▸ Exercise data
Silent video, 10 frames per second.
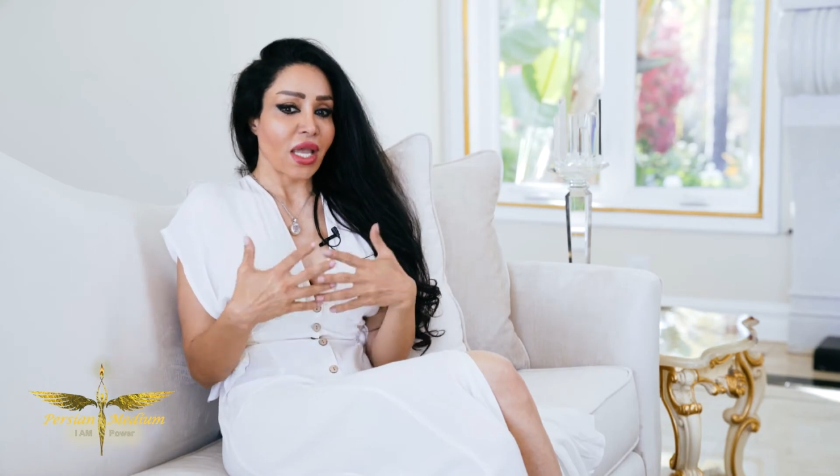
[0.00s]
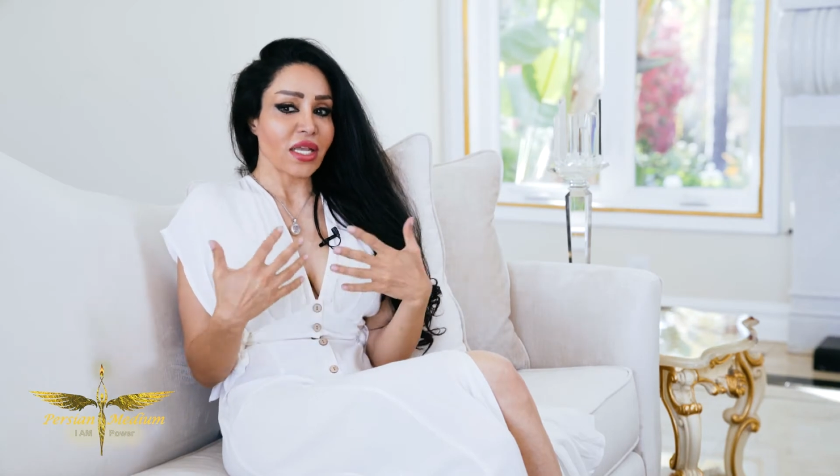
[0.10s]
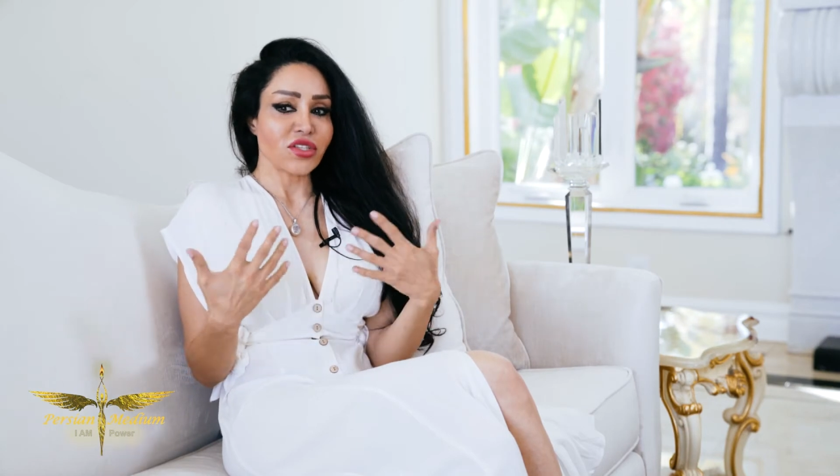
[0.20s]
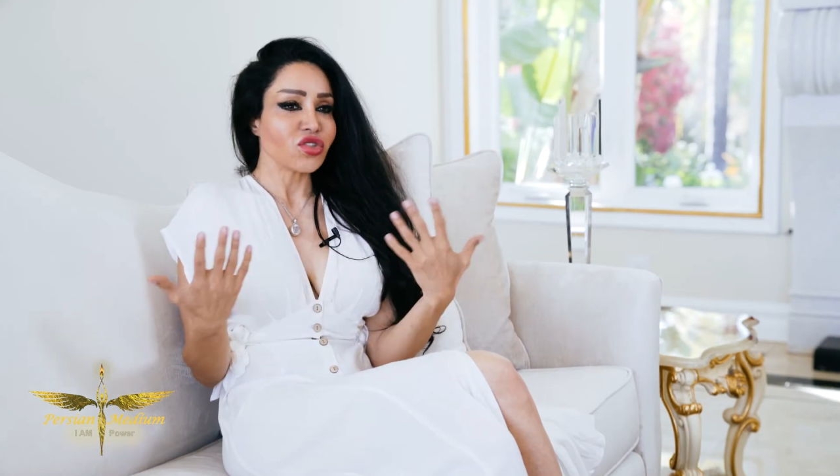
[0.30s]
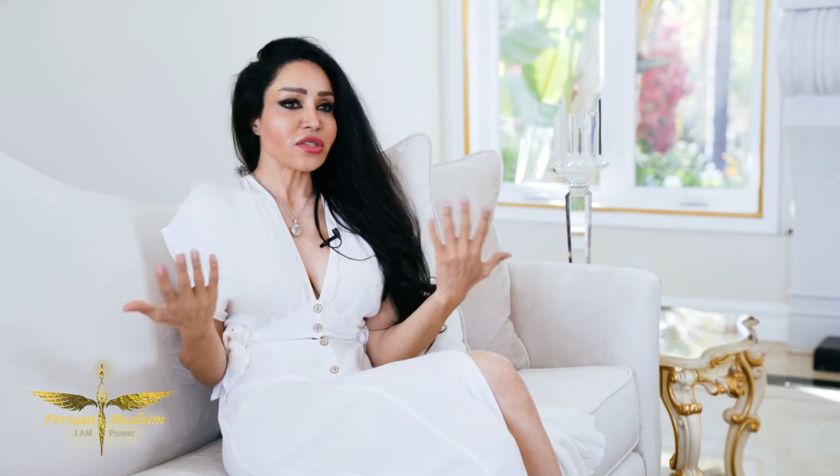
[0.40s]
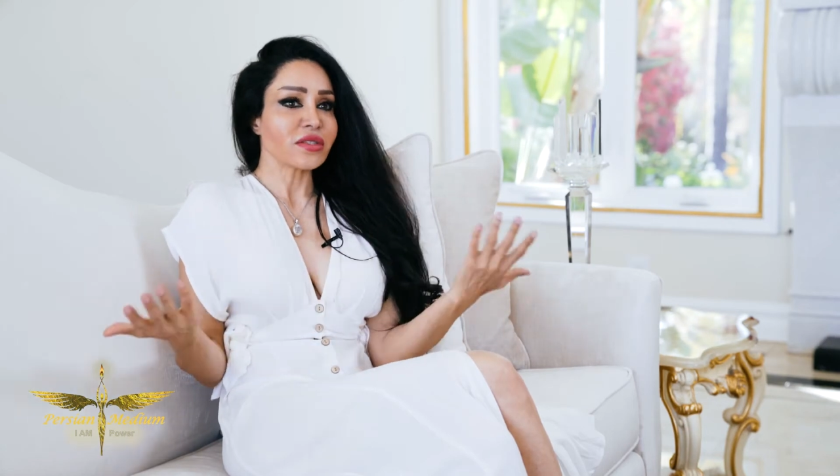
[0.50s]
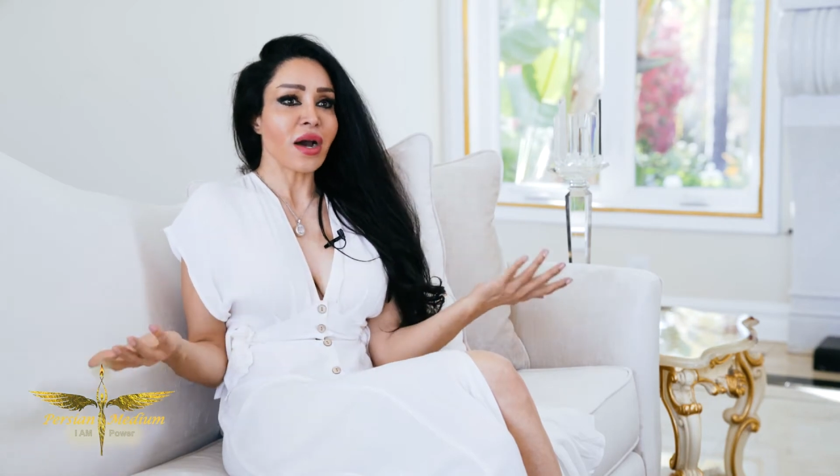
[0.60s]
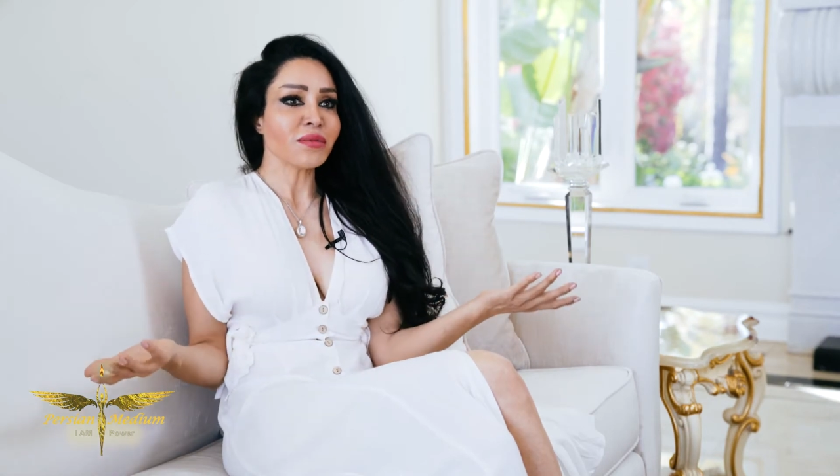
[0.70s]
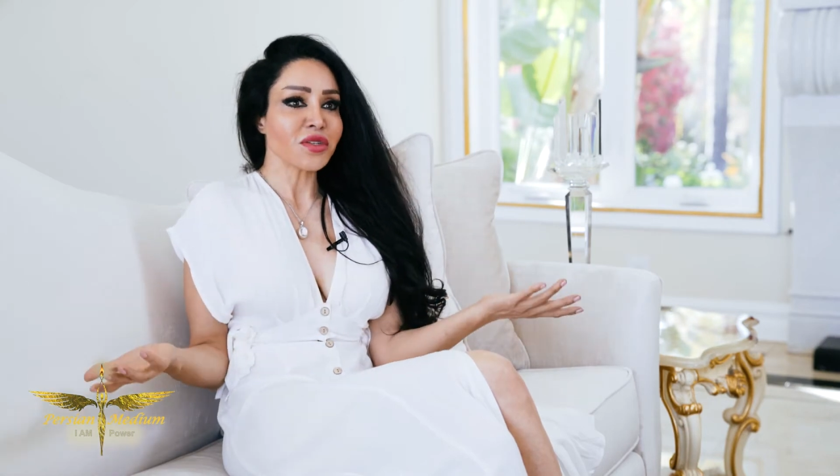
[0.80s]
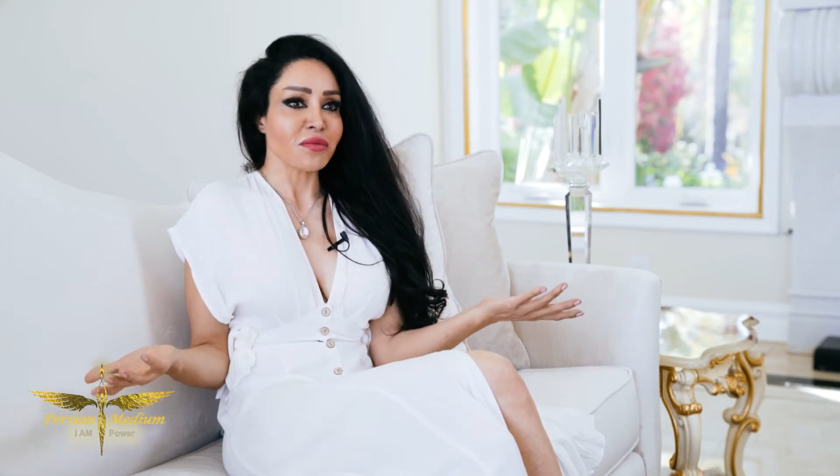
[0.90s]
it's just
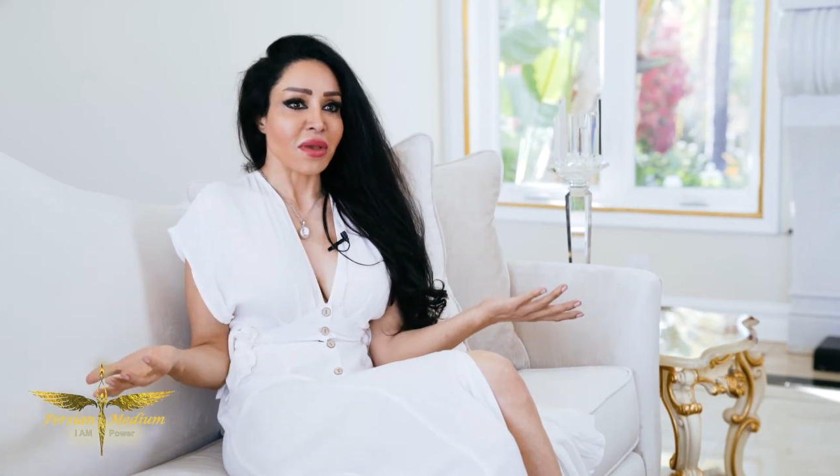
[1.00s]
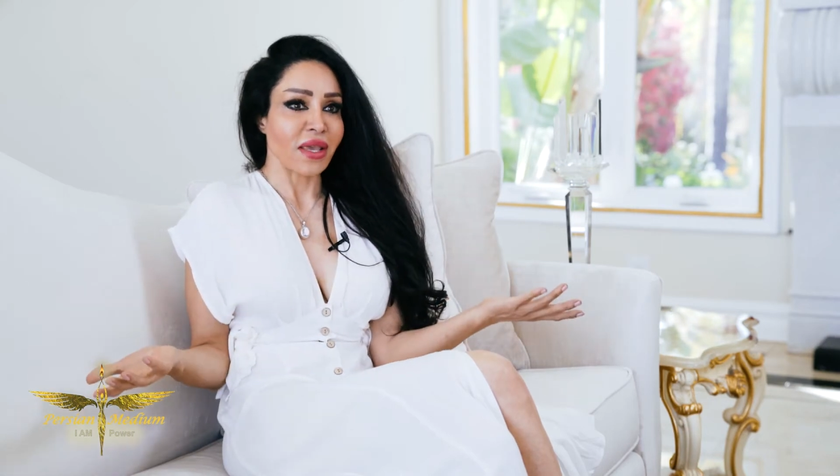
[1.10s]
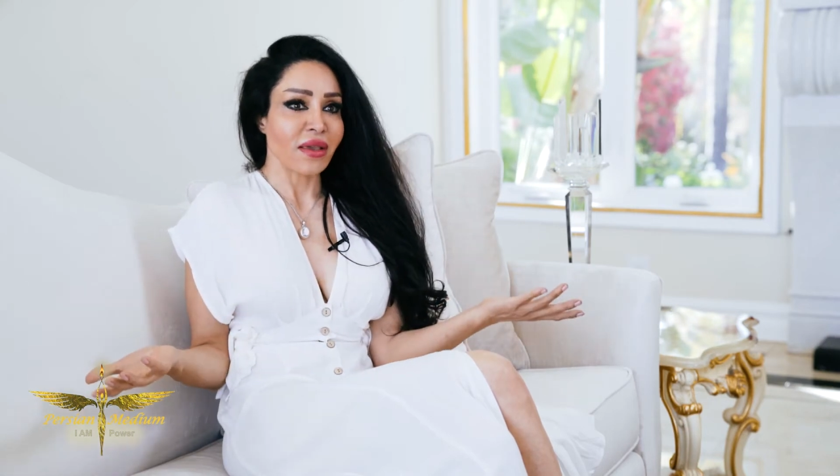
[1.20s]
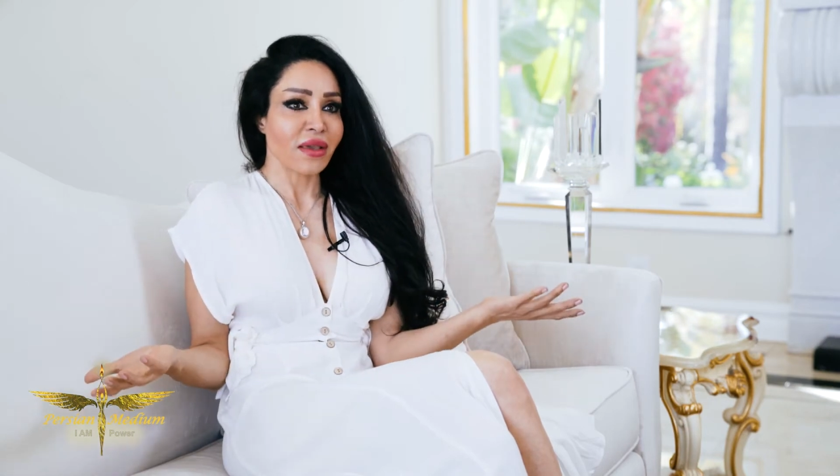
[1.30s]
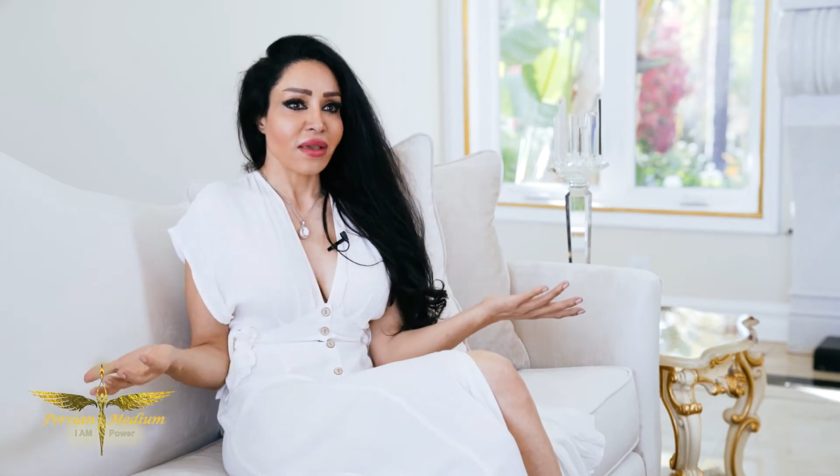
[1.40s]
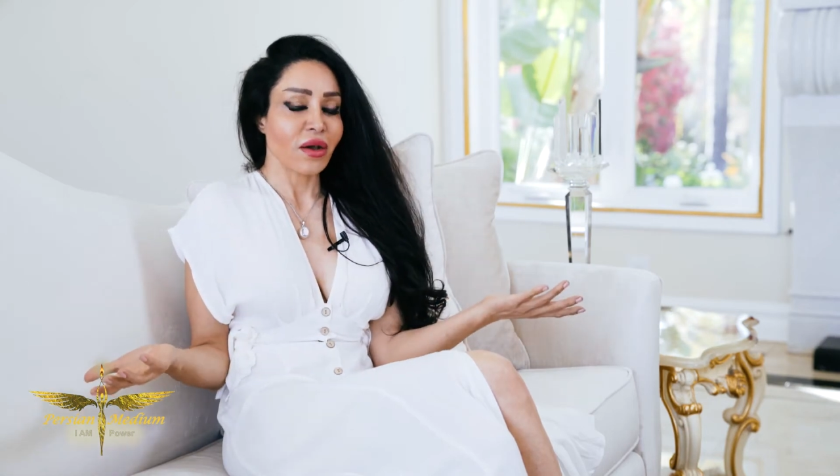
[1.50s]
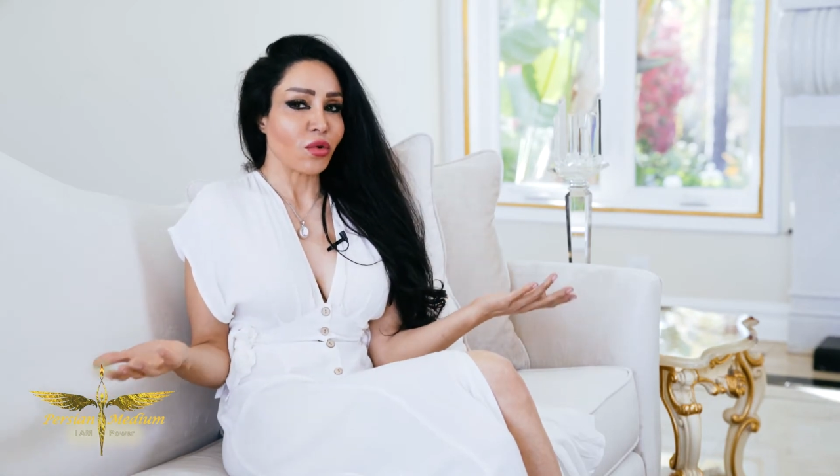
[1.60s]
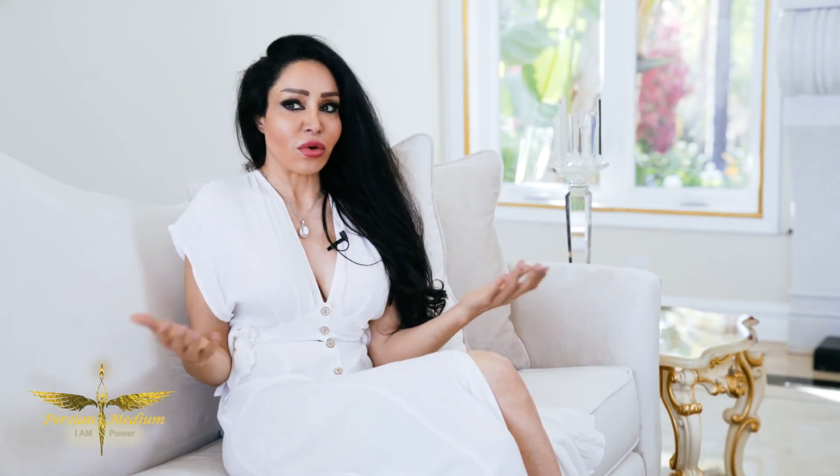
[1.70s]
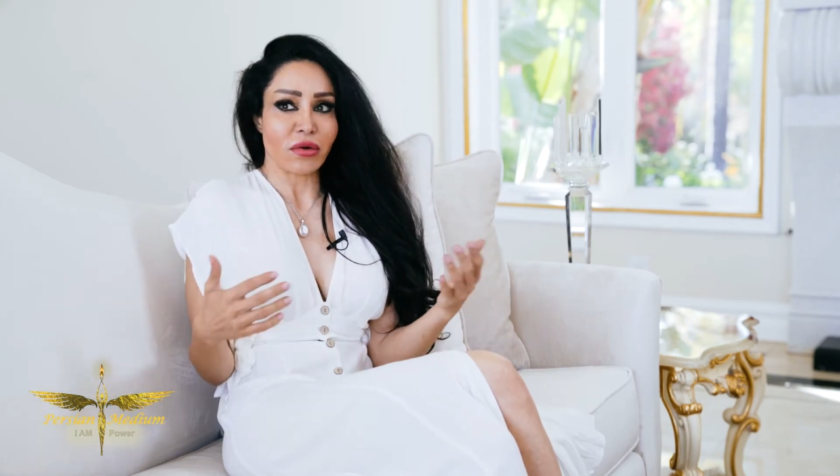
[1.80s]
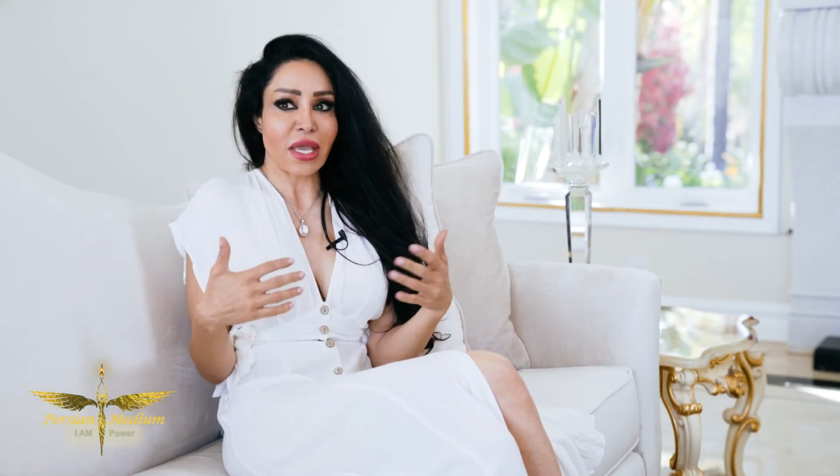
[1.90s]
come to me
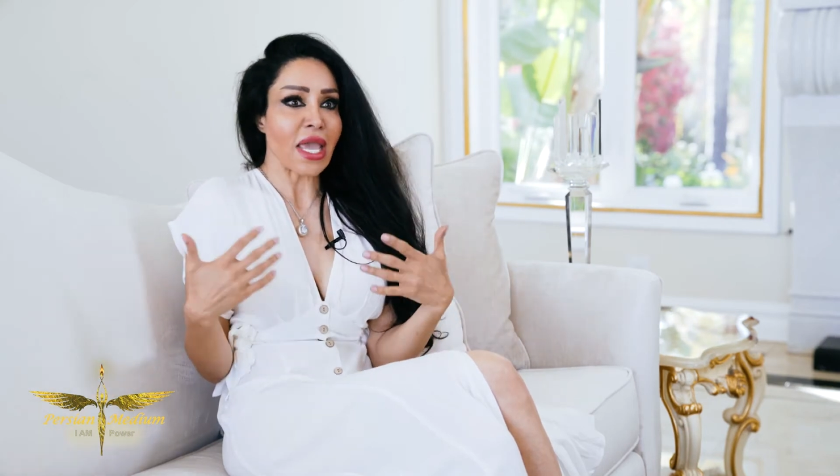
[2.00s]
or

▸ Work request
Although the records contain pictures, only their text should be repeated, exactly as it appears.

▸ Exercise answer
Silent video, 10 frames per second.
[0.00s]
[0.10s]
[0.20s]
[0.30s]
[0.40s]
[0.50s]
[0.60s]
[0.70s]
[0.80s]
[0.90s]
it's just
[1.00s]
[1.10s]
[1.20s]
[1.30s]
[1.40s]
[1.50s]
[1.60s]
[1.70s]
[1.80s]
[1.90s]
come to me
[2.00s]
or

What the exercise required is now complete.